### TASK
Begin with the first line of the listing and quote every line through the one containing "(208.47 s to 209.53 s)"; give only those lines.

### MATERIAL SUPPLIED

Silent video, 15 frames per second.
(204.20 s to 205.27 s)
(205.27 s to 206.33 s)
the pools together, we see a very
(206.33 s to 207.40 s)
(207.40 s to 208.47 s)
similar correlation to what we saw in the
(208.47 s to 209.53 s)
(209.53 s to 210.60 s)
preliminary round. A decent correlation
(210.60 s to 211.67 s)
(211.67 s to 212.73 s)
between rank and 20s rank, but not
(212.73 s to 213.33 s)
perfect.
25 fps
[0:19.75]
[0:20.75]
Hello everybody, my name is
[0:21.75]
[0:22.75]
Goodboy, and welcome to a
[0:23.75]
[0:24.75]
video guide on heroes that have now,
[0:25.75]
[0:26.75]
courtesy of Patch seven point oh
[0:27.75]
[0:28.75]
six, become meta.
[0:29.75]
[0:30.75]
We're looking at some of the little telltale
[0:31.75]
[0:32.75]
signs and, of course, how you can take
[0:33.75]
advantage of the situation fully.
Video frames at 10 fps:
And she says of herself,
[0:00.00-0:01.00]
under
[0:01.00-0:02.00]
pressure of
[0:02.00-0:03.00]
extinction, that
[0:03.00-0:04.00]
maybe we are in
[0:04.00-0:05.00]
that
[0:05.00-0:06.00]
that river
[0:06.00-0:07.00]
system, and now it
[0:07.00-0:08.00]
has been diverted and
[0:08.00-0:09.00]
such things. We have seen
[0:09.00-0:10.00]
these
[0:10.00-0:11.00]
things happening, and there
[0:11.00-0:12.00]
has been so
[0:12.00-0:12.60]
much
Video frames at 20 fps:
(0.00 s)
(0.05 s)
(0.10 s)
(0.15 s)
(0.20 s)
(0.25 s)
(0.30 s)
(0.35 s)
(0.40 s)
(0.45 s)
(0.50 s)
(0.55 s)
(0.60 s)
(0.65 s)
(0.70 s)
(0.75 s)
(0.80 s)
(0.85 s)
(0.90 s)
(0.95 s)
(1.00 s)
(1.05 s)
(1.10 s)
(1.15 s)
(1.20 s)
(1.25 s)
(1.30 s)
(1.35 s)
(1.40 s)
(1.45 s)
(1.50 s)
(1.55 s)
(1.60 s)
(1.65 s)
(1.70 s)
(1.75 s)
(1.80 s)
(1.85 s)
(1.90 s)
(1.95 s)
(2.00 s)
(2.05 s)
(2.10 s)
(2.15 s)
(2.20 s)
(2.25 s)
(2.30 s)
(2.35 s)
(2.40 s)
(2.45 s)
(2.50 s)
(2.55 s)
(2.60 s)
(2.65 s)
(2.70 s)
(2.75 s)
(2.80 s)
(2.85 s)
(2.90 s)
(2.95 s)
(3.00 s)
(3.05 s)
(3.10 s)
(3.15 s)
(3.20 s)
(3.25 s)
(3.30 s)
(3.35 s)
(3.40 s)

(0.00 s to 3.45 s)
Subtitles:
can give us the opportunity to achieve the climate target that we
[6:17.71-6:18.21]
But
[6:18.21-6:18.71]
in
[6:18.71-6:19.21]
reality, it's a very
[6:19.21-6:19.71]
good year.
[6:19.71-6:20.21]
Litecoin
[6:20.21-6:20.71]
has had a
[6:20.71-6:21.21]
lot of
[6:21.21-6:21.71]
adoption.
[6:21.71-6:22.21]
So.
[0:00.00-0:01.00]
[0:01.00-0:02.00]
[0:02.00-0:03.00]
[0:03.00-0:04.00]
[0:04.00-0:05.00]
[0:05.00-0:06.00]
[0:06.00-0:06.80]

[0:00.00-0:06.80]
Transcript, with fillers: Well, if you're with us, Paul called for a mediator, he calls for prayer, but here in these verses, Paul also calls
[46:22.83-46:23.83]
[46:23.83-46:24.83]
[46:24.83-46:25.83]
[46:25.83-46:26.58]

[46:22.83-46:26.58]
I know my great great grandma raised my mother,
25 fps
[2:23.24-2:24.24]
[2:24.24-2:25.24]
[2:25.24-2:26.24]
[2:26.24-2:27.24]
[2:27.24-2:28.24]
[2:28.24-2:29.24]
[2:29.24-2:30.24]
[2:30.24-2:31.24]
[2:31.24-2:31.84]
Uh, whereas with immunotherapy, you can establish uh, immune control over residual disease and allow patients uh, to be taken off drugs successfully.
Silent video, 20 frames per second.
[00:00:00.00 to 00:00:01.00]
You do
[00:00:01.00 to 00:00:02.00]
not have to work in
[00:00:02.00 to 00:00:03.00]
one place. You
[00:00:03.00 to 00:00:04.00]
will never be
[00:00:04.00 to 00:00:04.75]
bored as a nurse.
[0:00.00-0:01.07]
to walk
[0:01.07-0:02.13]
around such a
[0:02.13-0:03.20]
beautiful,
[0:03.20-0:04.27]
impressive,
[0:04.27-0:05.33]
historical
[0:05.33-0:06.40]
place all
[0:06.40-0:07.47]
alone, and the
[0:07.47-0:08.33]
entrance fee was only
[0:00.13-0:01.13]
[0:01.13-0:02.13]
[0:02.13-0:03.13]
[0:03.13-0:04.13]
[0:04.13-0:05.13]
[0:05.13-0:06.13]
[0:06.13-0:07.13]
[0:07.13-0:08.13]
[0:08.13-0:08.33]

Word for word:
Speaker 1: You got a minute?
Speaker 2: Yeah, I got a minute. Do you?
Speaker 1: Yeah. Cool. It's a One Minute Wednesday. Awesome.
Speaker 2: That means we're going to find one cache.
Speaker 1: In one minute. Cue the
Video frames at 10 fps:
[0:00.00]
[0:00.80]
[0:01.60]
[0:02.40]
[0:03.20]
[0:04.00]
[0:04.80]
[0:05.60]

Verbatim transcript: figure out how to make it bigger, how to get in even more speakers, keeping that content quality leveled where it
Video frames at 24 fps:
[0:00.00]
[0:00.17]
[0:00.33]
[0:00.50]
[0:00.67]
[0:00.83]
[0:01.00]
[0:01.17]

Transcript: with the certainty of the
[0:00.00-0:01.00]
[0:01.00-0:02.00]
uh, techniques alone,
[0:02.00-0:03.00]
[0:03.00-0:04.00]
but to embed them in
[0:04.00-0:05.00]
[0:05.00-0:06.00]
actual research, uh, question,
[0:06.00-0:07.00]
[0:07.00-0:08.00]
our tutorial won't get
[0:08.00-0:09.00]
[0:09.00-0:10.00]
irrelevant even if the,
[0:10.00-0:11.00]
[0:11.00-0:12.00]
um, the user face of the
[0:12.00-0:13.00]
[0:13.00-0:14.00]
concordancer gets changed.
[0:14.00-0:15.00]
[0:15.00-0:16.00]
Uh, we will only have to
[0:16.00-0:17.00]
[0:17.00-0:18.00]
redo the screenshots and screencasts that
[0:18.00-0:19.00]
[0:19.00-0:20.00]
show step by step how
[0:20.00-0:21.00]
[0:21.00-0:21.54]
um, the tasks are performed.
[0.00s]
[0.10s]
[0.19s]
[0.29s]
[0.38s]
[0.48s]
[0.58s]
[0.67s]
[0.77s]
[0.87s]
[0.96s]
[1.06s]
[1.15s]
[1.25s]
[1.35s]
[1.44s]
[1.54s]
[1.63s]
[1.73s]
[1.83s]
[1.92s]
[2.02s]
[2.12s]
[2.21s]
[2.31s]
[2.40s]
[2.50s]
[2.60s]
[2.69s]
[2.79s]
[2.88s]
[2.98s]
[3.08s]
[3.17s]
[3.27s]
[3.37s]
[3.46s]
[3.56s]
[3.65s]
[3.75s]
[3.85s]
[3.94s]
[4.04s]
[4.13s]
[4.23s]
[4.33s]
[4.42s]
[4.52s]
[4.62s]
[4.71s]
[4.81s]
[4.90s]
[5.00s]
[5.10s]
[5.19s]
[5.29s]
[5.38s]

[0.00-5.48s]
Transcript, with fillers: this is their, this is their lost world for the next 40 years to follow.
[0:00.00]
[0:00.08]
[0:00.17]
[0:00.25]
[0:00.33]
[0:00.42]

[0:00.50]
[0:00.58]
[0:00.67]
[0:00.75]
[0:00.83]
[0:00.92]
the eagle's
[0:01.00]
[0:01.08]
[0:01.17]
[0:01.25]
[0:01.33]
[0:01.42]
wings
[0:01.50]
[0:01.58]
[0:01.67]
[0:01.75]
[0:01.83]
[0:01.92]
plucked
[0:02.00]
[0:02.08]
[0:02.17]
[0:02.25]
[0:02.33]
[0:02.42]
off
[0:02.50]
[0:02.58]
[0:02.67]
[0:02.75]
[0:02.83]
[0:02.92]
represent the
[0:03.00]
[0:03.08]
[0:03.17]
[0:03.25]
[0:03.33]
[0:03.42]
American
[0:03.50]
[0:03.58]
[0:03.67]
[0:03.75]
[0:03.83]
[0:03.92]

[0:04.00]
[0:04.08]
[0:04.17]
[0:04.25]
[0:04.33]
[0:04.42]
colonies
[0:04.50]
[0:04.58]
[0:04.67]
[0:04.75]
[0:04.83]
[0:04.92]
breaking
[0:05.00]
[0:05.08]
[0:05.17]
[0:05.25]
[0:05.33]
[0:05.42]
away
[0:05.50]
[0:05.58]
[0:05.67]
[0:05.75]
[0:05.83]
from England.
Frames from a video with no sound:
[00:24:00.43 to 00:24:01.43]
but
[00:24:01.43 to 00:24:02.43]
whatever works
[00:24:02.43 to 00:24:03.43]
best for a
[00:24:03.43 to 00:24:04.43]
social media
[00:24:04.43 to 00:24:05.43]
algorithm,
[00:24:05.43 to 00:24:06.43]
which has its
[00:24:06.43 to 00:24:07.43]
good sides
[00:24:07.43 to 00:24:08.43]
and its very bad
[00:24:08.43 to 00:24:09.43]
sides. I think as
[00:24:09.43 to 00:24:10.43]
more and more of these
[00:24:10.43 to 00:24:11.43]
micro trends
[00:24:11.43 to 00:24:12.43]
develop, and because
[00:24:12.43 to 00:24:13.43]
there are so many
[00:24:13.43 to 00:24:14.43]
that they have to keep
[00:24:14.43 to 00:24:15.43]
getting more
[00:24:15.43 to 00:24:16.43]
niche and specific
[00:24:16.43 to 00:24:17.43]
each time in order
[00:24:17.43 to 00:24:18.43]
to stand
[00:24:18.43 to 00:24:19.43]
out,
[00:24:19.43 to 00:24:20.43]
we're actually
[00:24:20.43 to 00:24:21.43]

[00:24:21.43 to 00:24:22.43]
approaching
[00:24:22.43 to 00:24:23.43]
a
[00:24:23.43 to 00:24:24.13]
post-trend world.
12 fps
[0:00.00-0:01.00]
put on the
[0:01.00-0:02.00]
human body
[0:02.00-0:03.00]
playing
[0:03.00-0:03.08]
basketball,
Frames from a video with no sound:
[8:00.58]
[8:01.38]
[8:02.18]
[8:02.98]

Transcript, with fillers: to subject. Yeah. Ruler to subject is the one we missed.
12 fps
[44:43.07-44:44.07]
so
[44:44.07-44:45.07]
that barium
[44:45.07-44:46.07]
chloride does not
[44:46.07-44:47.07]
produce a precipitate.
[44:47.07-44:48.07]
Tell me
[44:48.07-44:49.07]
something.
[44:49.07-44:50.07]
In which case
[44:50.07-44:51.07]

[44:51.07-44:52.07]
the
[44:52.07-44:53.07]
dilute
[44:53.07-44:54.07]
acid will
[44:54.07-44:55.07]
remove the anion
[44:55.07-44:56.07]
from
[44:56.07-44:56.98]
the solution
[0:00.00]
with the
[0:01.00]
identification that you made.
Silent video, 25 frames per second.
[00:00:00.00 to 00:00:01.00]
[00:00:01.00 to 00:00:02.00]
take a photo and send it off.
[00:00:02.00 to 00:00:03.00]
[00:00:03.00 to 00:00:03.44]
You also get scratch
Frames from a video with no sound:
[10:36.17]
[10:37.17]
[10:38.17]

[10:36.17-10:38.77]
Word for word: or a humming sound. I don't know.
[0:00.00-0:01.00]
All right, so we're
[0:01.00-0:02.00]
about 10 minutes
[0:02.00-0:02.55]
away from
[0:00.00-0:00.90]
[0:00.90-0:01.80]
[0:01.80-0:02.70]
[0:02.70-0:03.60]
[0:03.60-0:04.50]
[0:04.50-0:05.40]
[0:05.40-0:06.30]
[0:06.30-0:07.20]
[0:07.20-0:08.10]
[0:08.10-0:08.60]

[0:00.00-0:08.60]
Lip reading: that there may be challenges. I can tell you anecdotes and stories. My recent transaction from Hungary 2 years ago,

### PROBLEM SOLUTION
Silent video, 15 frames per second.
(204.20 s to 205.27 s)
(205.27 s to 206.33 s)
the pools together, we see a very
(206.33 s to 207.40 s)
(207.40 s to 208.47 s)
similar correlation to what we saw in the
(208.47 s to 209.53 s)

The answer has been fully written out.